Re: [PATCH] mm/secretmem: use refcount_t instead of atomic_t

From: Dmitry Vyukov
Date: Thu Oct 21 2021 - 05:00:24 EST


On Tue, 24 Aug 2021 at 16:06, Mike Rapoport <rppt@xxxxxxxxxx> wrote:
>
> On Thu, Aug 19, 2021 at 10:33:49PM -0700, Kees Cook wrote:
> > On Fri, Aug 20, 2021 at 06:33:38AM +0200, Jordy Zomer wrote:
> > > When a secret memory region is active, memfd_secret disables
> > > hibernation. One of the goals is to keep the secret data from being
> > > written to persistent-storage.
> > >
> > > It accomplishes this by maintaining a reference count to
> > > `secretmem_users`. Once this reference is held your system can not be
> > > hibernated due to the check in `hibernation_available()`. However,
> > > because `secretmem_users` is of type `atomic_t`, reference counter
> > > overflows are possible.
> >
> > It's an unlikely condition to hit given max-open-fds, etc, but there's
> > no reason to leave this weakness. Changing this to refcount_t is easy
> > and better than using atomic_t.
> >
> > Reviewed-by: Kees Cook <keescook@xxxxxxxxxxxx>
> >
> > > As you can see there's an `atomic_inc` for each `memfd` that is opened
> > > in the `memfd_secret` syscall.
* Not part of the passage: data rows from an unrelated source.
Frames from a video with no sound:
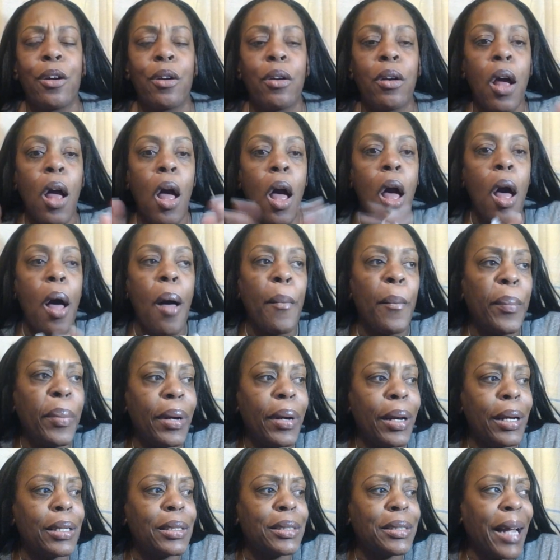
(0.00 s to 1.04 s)
But
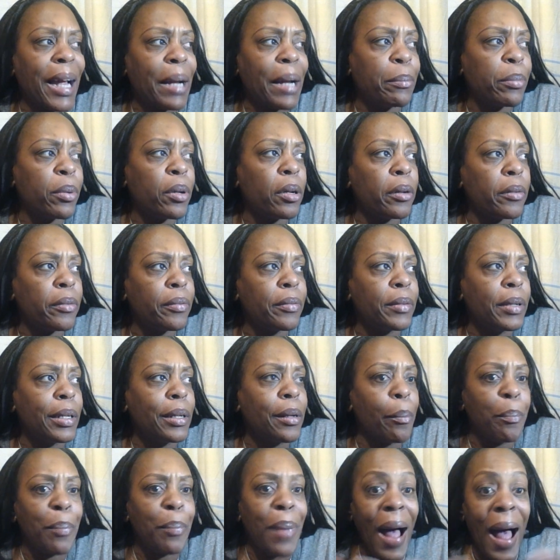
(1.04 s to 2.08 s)
type of
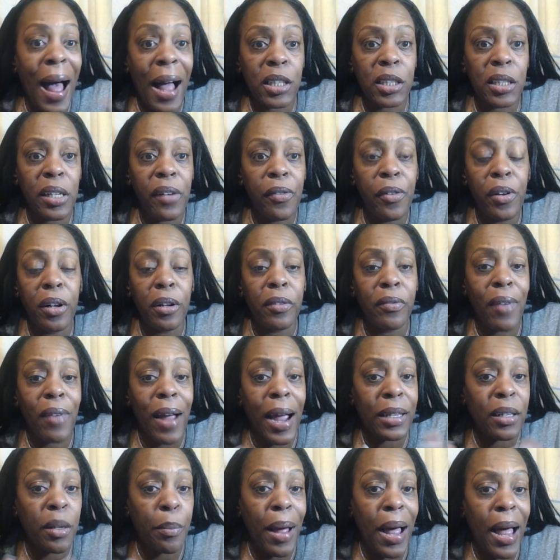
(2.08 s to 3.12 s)
box if you can find a
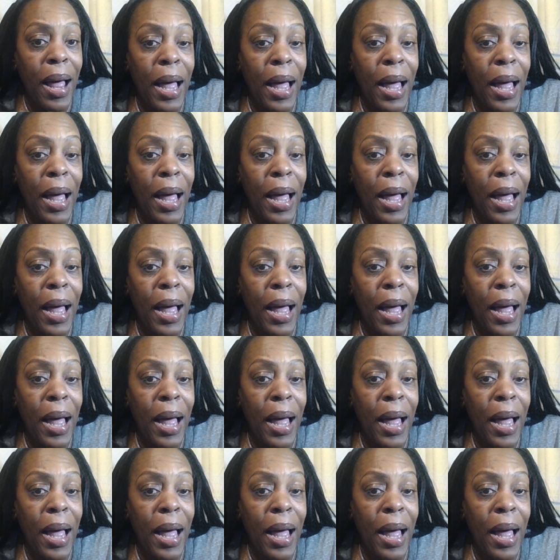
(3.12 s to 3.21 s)
box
If a local attacker succeeds to open 2^32
> > > memfd's, the counter will wrap around to 0. This implies that you may
> > > hibernate again, even though there are still regions of this secret
> > > memory, thereby bypassing the security check.
> >
> > IMO, this hibernation check is also buggy, since it looks to be
> > vulnerable to ToCToU: processes aren't frozen when
> > hibernation_available() checks secretmem_users(), so a process could add
> > one and fill it before the process freezer stops it.
> >
> > And of course, there's still the ptrace hole[1], which is think is quite
> > serious as it renders the entire defense moot.
>
> I thought about what can be done here and could not come up with anything
> better that prevent PTRACE on a process with secretmem, but this seems to
> me too much from usability vs security POV.
>
> Protecting against root is always hard and secretmem anyway does not
> provide 100% guarantee by itself but rather makes an accidental data leak
> or non-target attack much harder.
>
> To be effective it also presumes that other hardening features are turned
> on by the system administrator on production systems, so it's not
> unrealistic to rely on ptrace being disabled.

Hi,

The issue existed before this change, but I think refcount_inc needs
to be done before fd_install. After fd_install finishes, the fd can be
used by userspace and we can have secret data in memory before the
refcount_inc.

A straightforward mis-use where a user will predict the returned fd in
another thread before the syscall returns and will use it to store
secret data is somewhat dubious because such a user just shoots
themself in the foot.

But a more interesting mis-used would be to close the predicted fd and
decrement the refcount before the corresponding refcount_inc, this way
one can briefly drop the refcount to zero while there are other users
of secretmem.